En pleno siglo XXI, los campos de concentración siguen existiendo. Más de un millón de personas hoy se encuentran recluidas en campos en los que son sometidos a trabajos forzosos, violaciones de sus derechos humanos, esterilizaciones y torturas psicológicas para que olviden su religión e identidad. Se trata de los campos de “reeducación” que China ha construido para los miembros de la comunidad Uighur, un grupo musulmán que se concentra en la región noroeste de Xinjiang.
Al menos desde 2017 diversos medios internacionales han documentado la construcción y operación de diversos campos de concentración en los que las autoridades chinas comenzaron a trasladar a miles de personas que, sin que existiera ningún proceso judicial en su contra, eran retenidos de manera forzosa para someterlos a un proceso de adoctrinamiento, trabajo prácticamente en condiciones de esclavitud y abuso psicológico para obligarlos a renunciar a su fe, su idioma y cultura para convertirse en “ciudadanos modelo”, obedientes y dóciles ante la autoridad china.
Diversos documentos filtrados a la prensa internacional han dado cuenta de la operación de Estado creada para trasladar a más de un millón de personas a estos centros bajo la justificación de que se trata de un programa de capacitación laboral y educación gratuita para las personas Uighur, pero cuya orientación real es la de someter y neutralizar a una comunidad étnica y religiosa diferente a la que mayoritariamente habita en China.
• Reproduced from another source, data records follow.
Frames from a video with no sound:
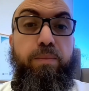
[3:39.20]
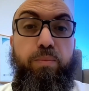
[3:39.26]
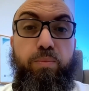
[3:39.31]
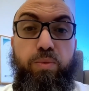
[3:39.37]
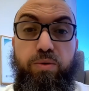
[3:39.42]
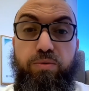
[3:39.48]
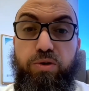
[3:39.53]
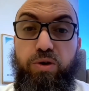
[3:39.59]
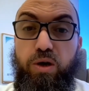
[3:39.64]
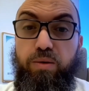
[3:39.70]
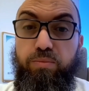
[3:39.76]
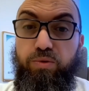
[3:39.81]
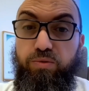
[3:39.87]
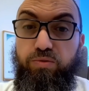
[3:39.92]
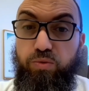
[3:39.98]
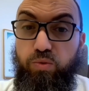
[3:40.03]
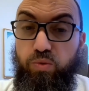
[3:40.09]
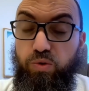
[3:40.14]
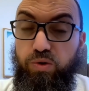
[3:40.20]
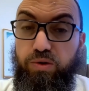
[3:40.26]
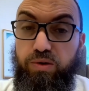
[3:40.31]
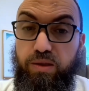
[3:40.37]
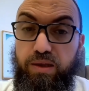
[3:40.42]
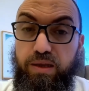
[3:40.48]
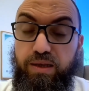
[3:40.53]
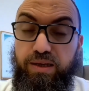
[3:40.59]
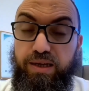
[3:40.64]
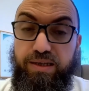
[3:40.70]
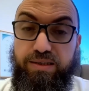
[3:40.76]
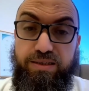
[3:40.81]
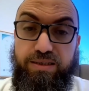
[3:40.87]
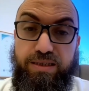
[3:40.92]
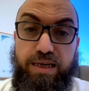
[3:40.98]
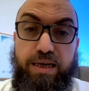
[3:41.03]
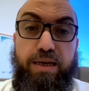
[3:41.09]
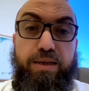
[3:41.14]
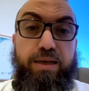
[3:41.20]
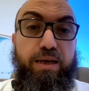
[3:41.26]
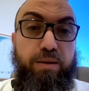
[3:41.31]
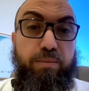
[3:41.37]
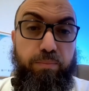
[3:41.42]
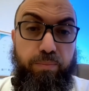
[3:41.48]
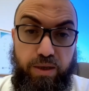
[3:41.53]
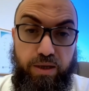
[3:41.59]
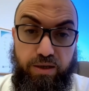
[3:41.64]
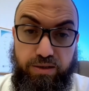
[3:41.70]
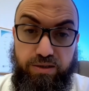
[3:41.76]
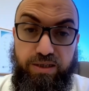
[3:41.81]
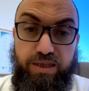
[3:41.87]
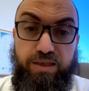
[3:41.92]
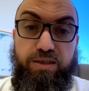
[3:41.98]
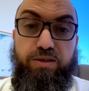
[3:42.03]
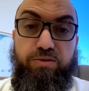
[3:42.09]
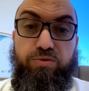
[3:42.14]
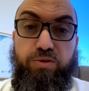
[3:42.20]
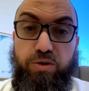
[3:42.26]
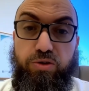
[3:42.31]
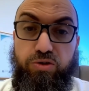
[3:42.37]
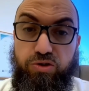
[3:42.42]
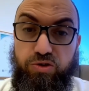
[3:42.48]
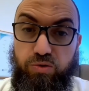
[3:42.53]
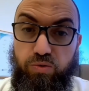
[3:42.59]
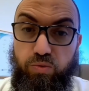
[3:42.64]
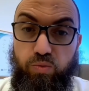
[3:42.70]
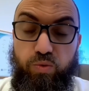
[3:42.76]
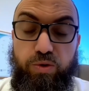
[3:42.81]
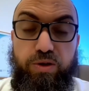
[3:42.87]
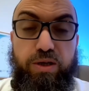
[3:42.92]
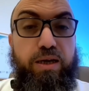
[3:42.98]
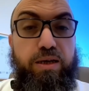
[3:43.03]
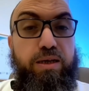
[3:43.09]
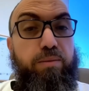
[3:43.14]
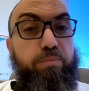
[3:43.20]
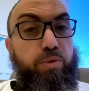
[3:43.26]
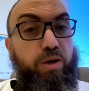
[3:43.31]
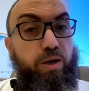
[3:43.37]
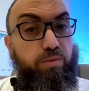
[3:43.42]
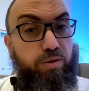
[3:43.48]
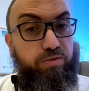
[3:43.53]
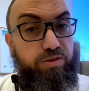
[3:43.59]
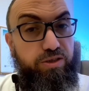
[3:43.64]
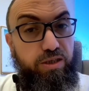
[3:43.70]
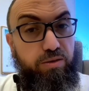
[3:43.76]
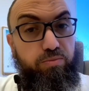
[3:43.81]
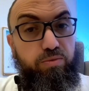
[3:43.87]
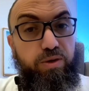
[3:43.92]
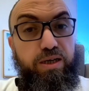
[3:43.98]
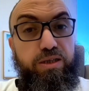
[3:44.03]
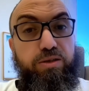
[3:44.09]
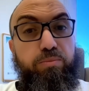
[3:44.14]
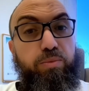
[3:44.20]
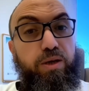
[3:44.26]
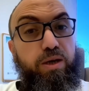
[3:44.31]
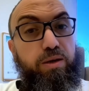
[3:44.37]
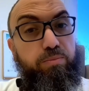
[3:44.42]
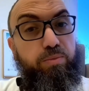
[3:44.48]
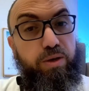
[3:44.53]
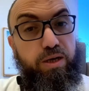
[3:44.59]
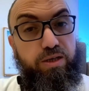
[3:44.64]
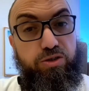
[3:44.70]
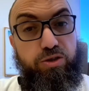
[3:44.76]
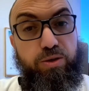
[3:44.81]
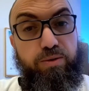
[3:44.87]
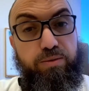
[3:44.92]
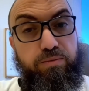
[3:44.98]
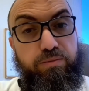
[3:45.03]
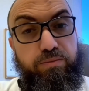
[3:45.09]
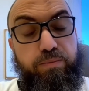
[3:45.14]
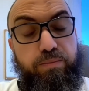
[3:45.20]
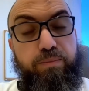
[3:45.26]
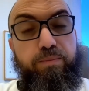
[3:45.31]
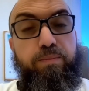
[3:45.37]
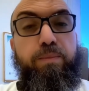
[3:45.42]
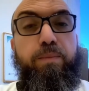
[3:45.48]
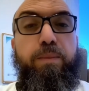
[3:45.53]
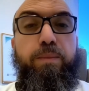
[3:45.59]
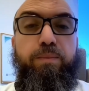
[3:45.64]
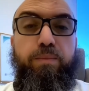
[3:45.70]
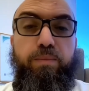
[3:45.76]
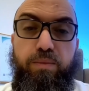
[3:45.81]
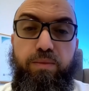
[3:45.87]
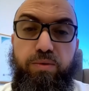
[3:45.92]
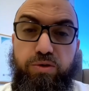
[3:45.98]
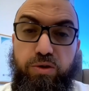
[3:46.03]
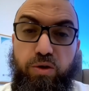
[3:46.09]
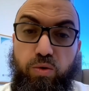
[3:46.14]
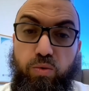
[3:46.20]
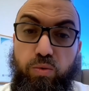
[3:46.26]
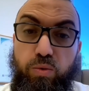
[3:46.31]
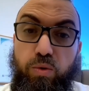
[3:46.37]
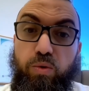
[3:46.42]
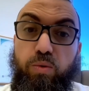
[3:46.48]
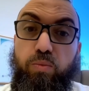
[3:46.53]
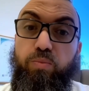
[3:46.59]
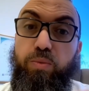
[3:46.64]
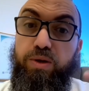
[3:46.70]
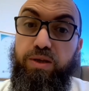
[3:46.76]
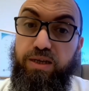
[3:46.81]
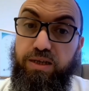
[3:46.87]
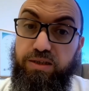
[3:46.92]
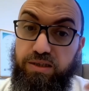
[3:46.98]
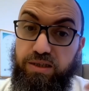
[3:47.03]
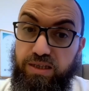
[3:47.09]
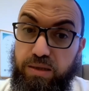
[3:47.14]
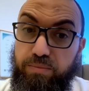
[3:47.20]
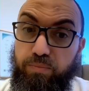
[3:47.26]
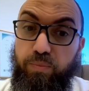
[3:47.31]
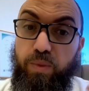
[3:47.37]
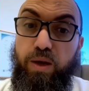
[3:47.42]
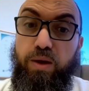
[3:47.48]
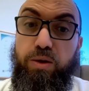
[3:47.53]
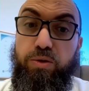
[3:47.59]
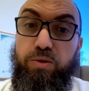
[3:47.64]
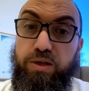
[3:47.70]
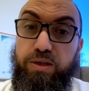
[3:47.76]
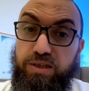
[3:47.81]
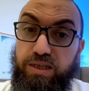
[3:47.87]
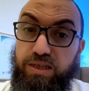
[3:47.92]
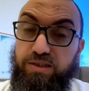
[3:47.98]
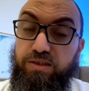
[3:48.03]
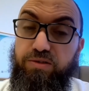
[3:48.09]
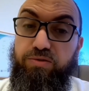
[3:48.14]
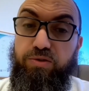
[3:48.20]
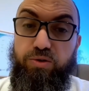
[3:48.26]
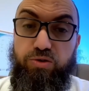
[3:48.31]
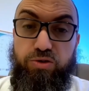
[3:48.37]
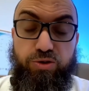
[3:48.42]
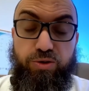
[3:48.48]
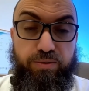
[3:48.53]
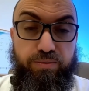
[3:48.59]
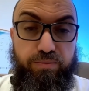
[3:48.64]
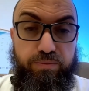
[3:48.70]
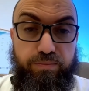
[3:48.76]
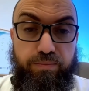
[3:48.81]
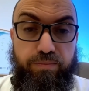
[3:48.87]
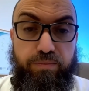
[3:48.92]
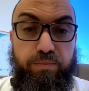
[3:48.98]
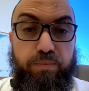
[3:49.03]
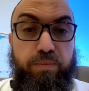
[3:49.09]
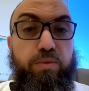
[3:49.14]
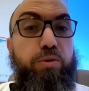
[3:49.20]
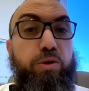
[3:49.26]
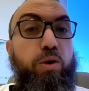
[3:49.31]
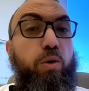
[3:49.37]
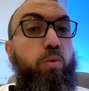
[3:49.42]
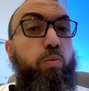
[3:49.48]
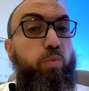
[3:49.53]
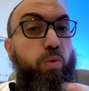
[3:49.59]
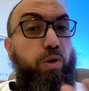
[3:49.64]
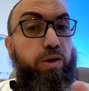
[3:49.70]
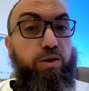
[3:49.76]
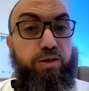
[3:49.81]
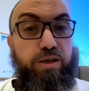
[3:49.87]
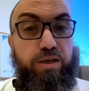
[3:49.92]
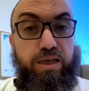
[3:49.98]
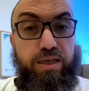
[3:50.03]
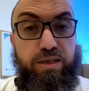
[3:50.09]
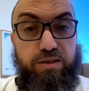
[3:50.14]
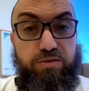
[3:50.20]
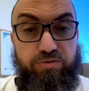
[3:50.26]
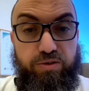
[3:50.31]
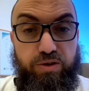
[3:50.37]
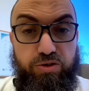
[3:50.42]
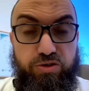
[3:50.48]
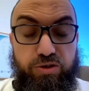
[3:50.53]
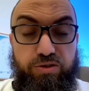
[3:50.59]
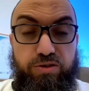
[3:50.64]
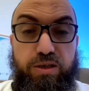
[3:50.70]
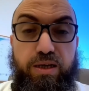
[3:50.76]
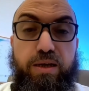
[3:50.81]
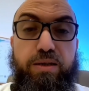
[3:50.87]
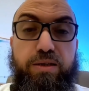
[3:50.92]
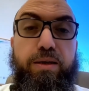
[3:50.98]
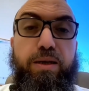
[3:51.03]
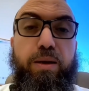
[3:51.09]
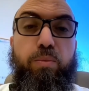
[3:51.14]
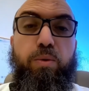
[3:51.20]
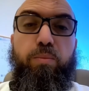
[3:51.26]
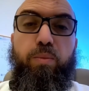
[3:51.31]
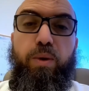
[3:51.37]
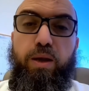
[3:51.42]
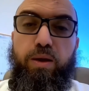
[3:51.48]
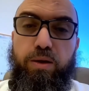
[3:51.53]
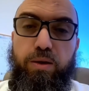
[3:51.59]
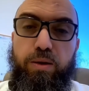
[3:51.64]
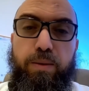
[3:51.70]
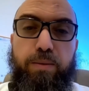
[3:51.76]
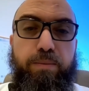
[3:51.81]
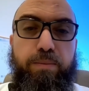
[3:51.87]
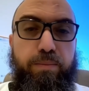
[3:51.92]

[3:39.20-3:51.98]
We've taught before and said that impaired kidney function or kidney problems can raise blood pressure. So we need to keep monitoring kidney function. So what are the kidney function tests that we monitor?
En el fondo, no existe ninguna diferencia entre esta focalización y la que en otra época se desató contra la población judía en Europa.
Paradójicamente, la comunidad internacional ha sido muy cautelosa en levantar la voz ante esta situación. El ascenso en el poder económico y político de China ha ido de la mano con una conveniente autocensura en la que se prefiere voltear a otro lado y dejar pasar las flagrantes violaciones a los derechos humanos que están sucediendo en estos campos de concentración, a cambio de mantener buenas relaciones con el gigante asiático. Sólo en algunas ocasiones aisladas los hechos han sido denunciados.
Por ejemplo, la semana pasada el embajador de China en Reino Unido fue sometido a una dura entrevista en la BBC, en la que se le presentó un video grabado desde un dron en el cual se observa a un grupo de prisioneros Uighur siendo trasladados con los ojos vendados y las cabezas afeitadas. Igualmente, a principios de este mes Estados Unidos impuso sanciones contra tres oficiales del Partido Comunista Chino involucrados con la operación de los campos de concentración. Pero éstas son las únicas acciones que, en el fondo, han tenido pocos o nulos resultados para ejercer una presión real sobre este problema. Ante el temor de enemistarse con un actor internacional que cada día adquiere más y más poder, muchas naciones del mundo y corporaciones han olvidado los valores mínimos que en algún momento dijeron defender, dejando la cancha libre para éstos y otros abusos que hoy parecen una preocupación remota o ajena, pero que, en la medida que la influencia china sea más y más grande, podrían poner en entredicho nuestras concepciones de lo que es aceptable y lo que no. No es posible seguir callando.